Far-right activist Dominique Venner, commits suicide in Notre Dame
Historian Dominique Venner shoots himself dead at the altar of famous Paris cathedral
Police evacuated Paris' Notre Dame cathedral yesterday after a well-known far-right former activist committed suicide by shooting himself through his mouth in front of its main altar, a police source said.
Dominique Venner, 78, a historian known in France for his political essays, was carrying a letter but did not say anything before he shot himself dead in the mid-afternoon, the source said.
Venner, who had recently been campaigning against gay marriage in France, is said to have calmly walked past crowds milling around the 850-year-old cathedral, one of the most popular tourist sites in the world, before taking out a Herstal automatic pistol.
The cathedral was full of visitors when the horrific incident took place at around 4pm.
"There was screaming and lots of shouting following a loud bang," said one witness.
"People were naturally very scared and began to run out in panic."

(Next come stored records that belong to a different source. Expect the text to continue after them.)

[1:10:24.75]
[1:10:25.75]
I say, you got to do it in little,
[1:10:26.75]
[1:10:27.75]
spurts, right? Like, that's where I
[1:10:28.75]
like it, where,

A note posted on his blog dated May 21 slammed a law passed by the Socialist government last week allowing same-sex marriage. It is the first suicide in decades at the landmark site, Monsignor Patrick Jacquin said.
"It's unfortunate, it's dramatic, it's shocking," Jacquin said. The motives for the suicide, and the contents of the letter, were unclear.
Police, the Paris prosecutor and church employees gathered inside the cathedral, which is visited by 13 million people from around the world every year, while puzzled tourists crowded outside on the island in the Seine River that has been home to the cathedral since the 12th century.
Jacquin said a few people had committed suicide by jumping from Notre Dame's twin towers, but he had no knowledge of anyone ever committing suicide on the altar. The Eiffel Tower occasionally shuts down because of suicides or attempts to jump off its ledges.